### WHAT THE TASK ASKS
Without the pictures, set down the records below word for word.

### EXTRACTED ENTRIES
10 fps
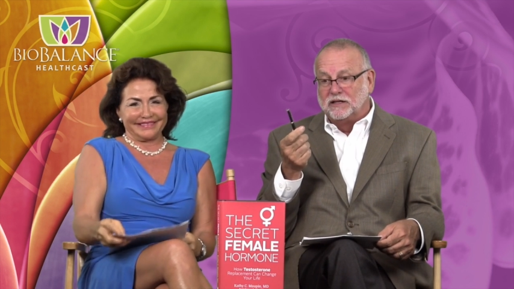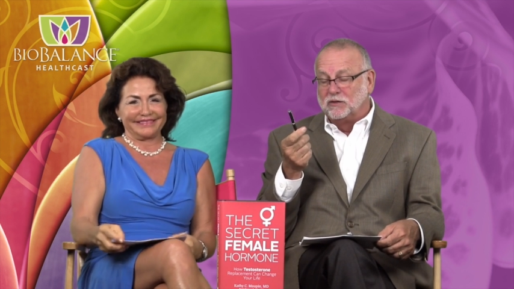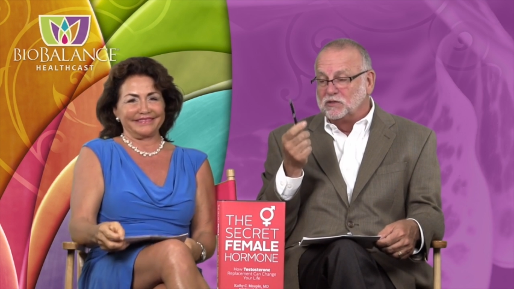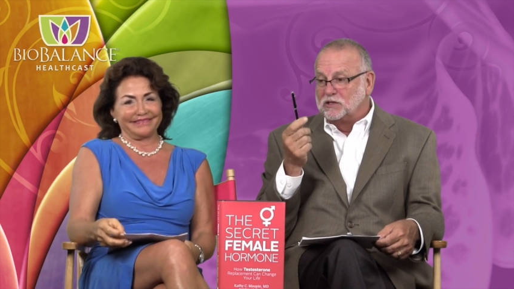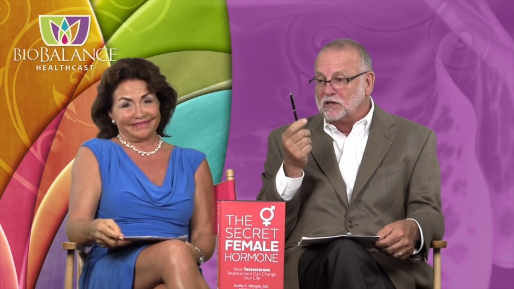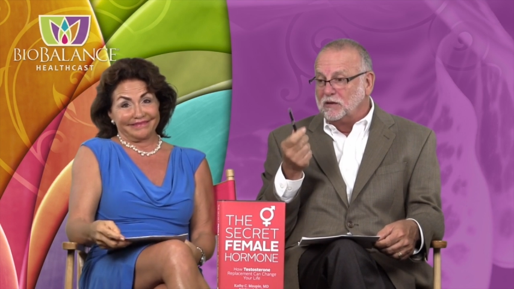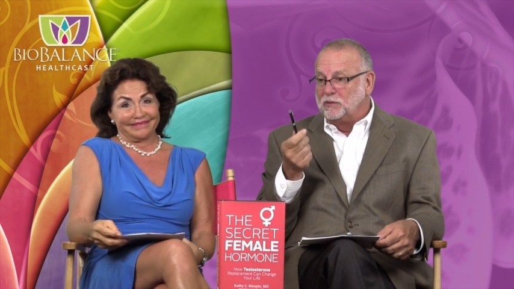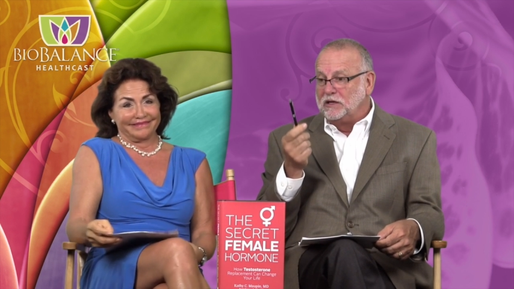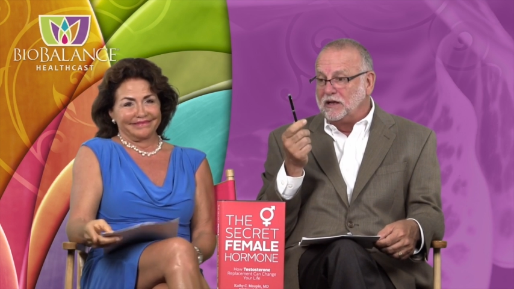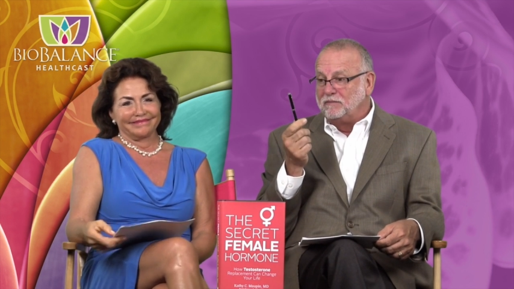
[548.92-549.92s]
Speaker 1: that there was a
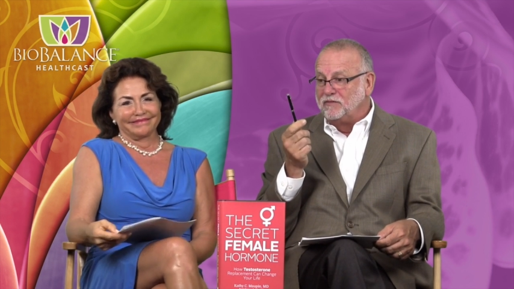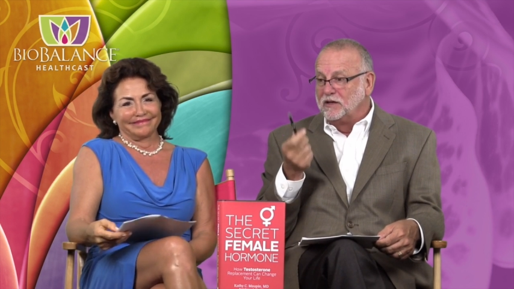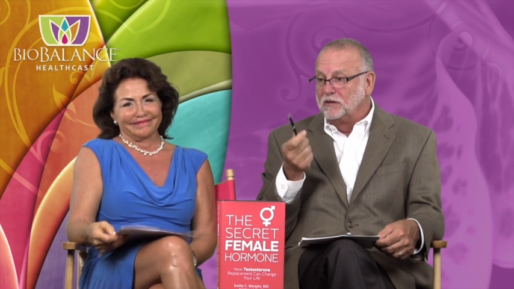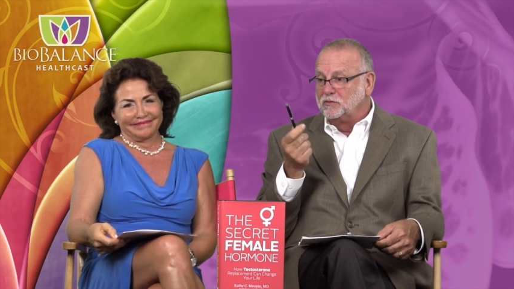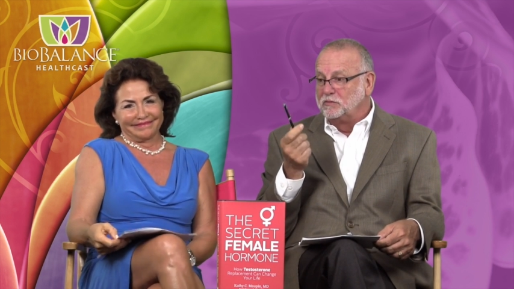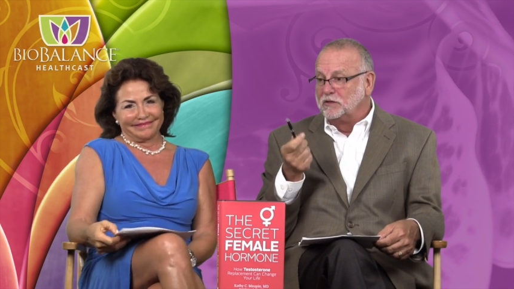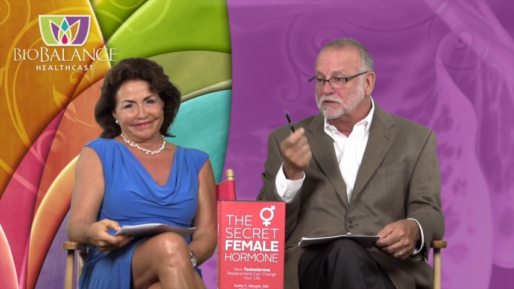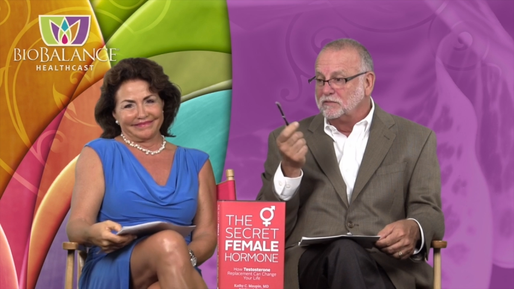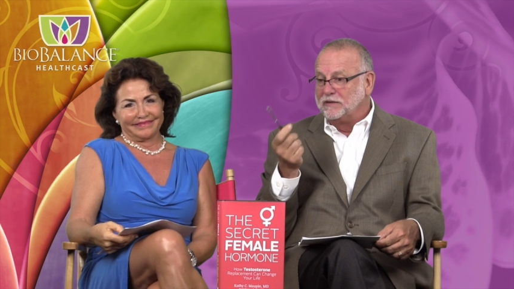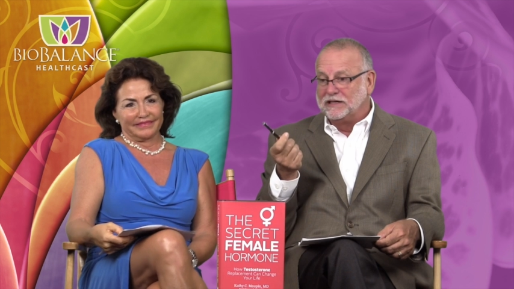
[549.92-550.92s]
company named Phillips
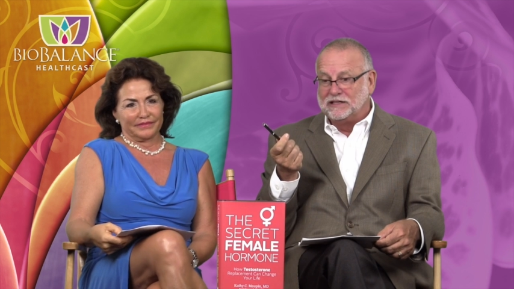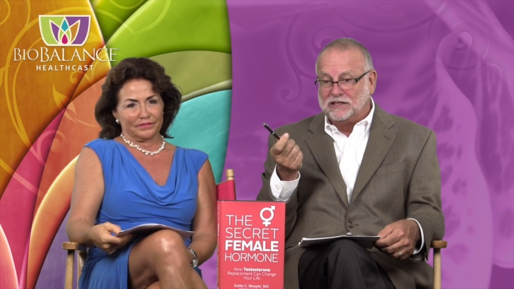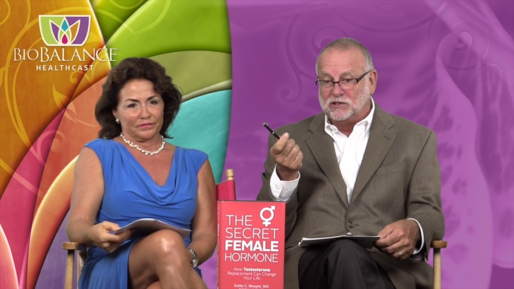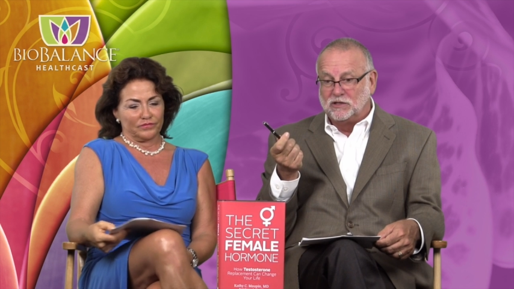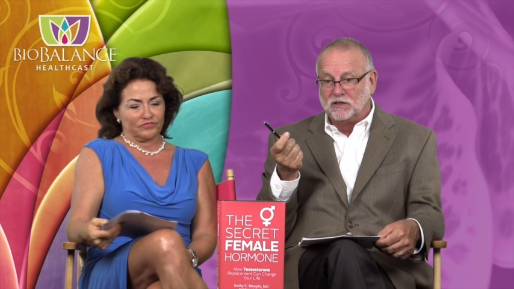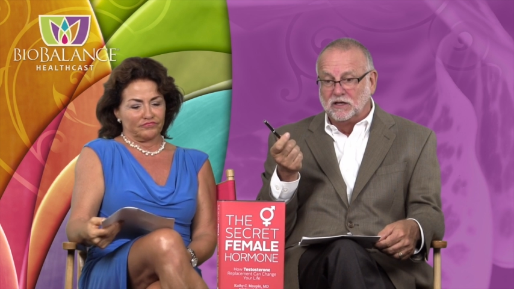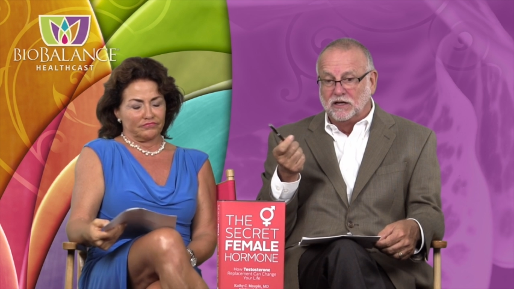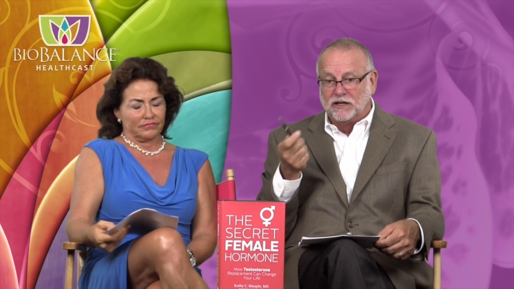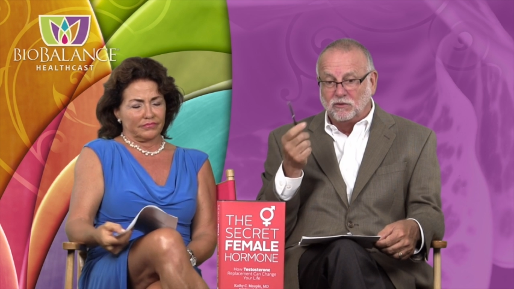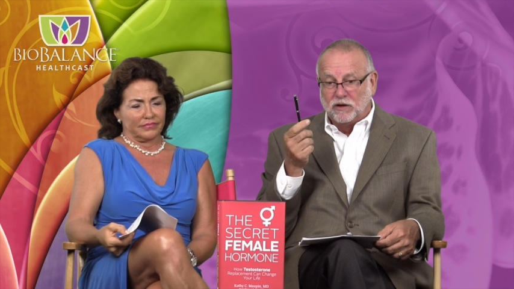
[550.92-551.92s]
Milk of Magnesia,
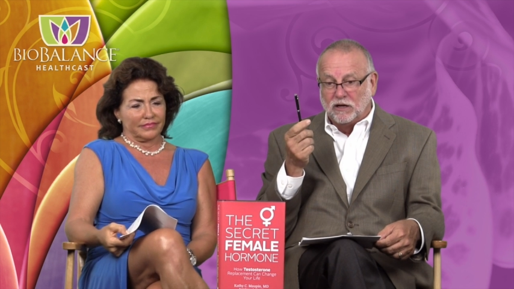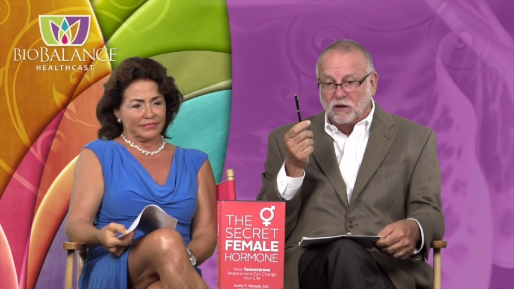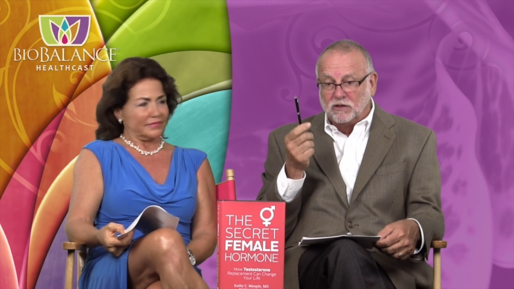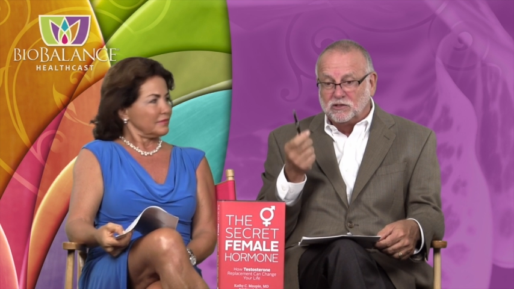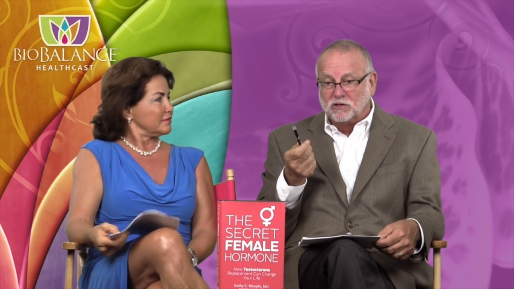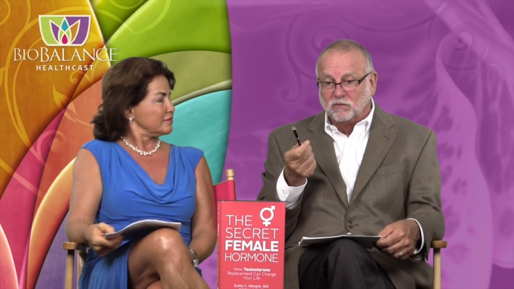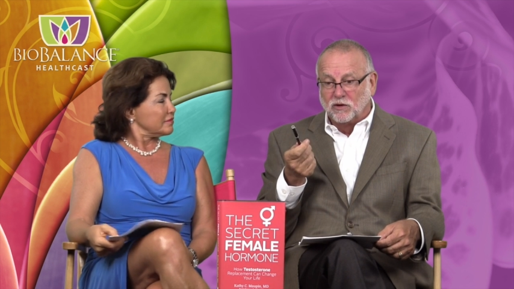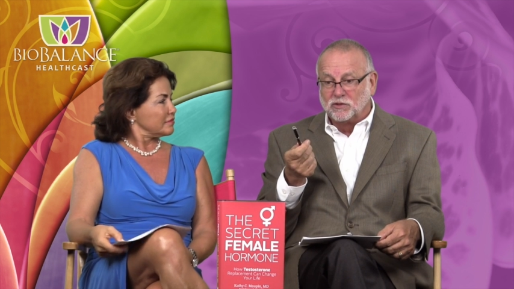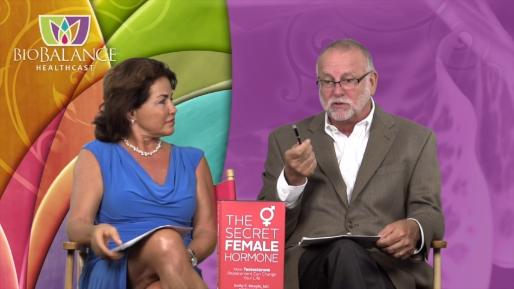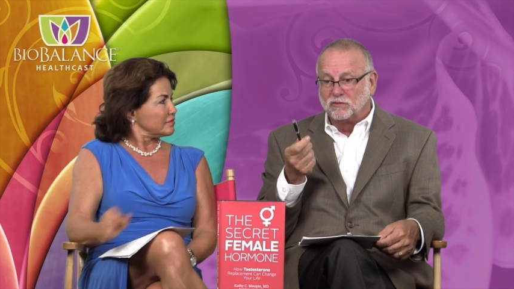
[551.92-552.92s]
and they ran all these
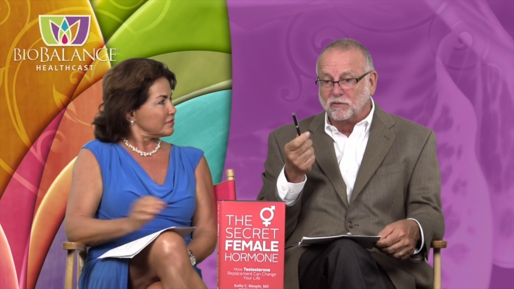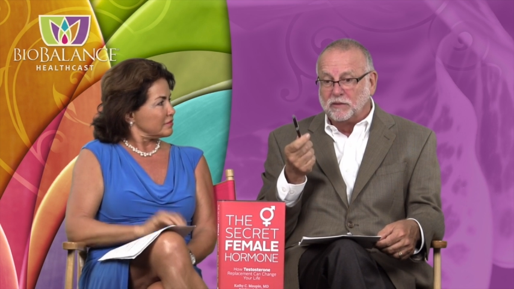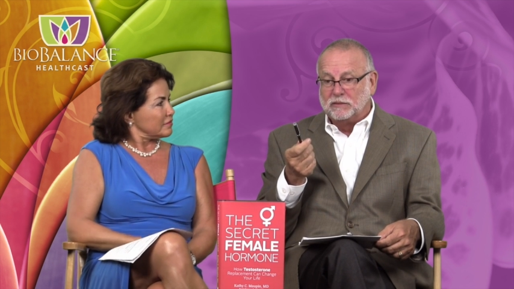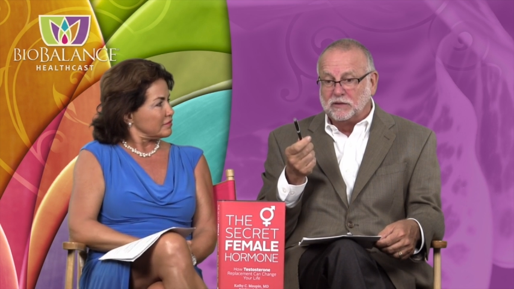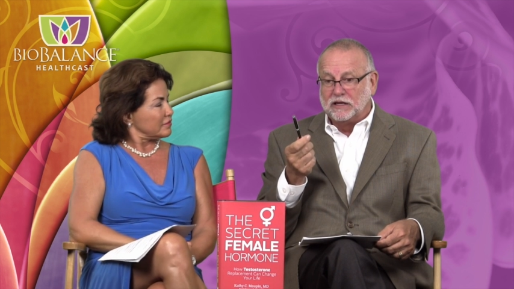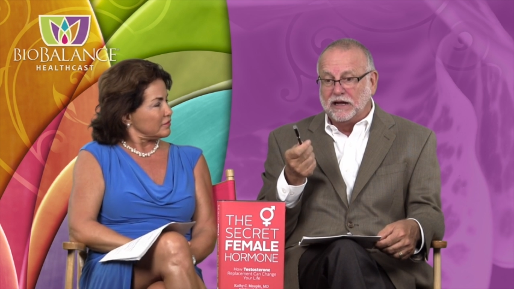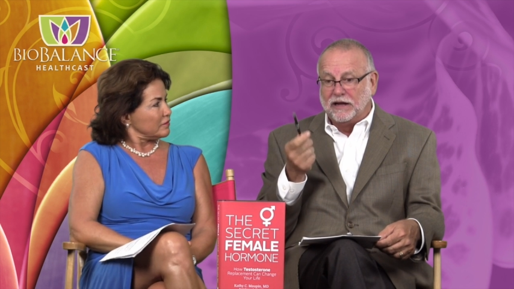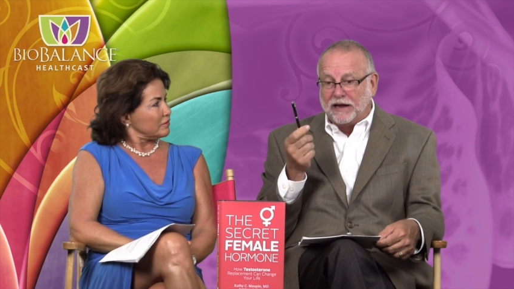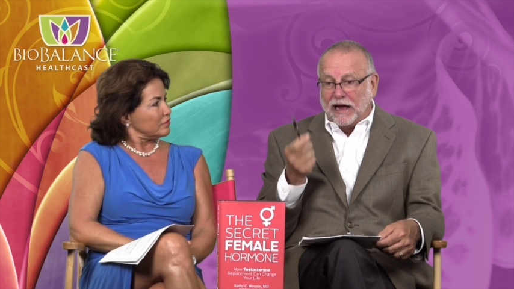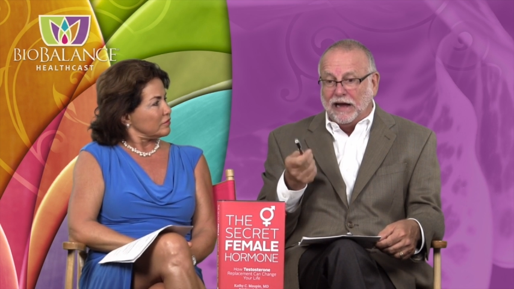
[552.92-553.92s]
commercials for people that
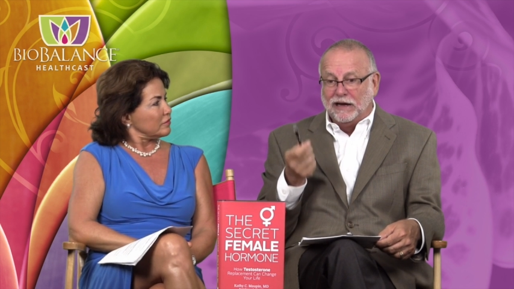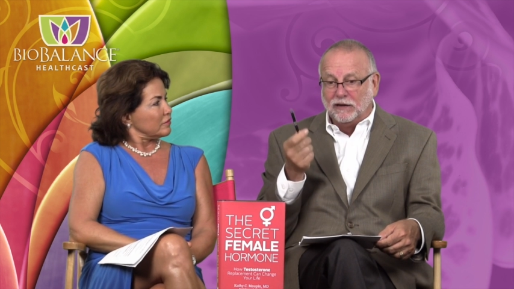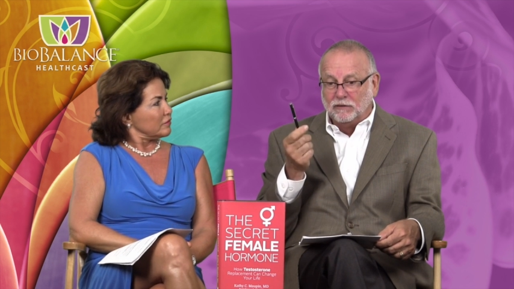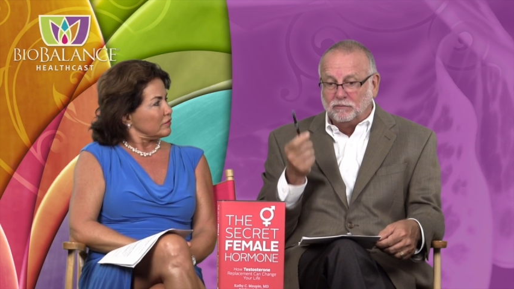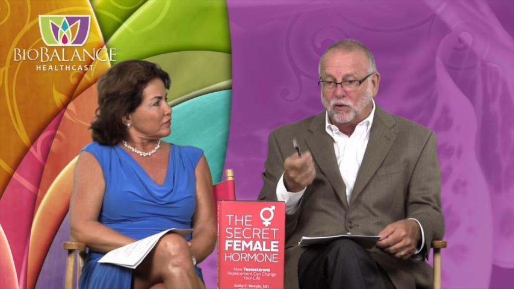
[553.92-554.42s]
had iron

### FINISHED TASK
10 fps
[548.92-549.92s]
Speaker 1: that there was a
[549.92-550.92s]
company named Phillips
[550.92-551.92s]
Milk of Magnesia,
[551.92-552.92s]
and they ran all these
[552.92-553.92s]
commercials for people that
[553.92-554.42s]
had iron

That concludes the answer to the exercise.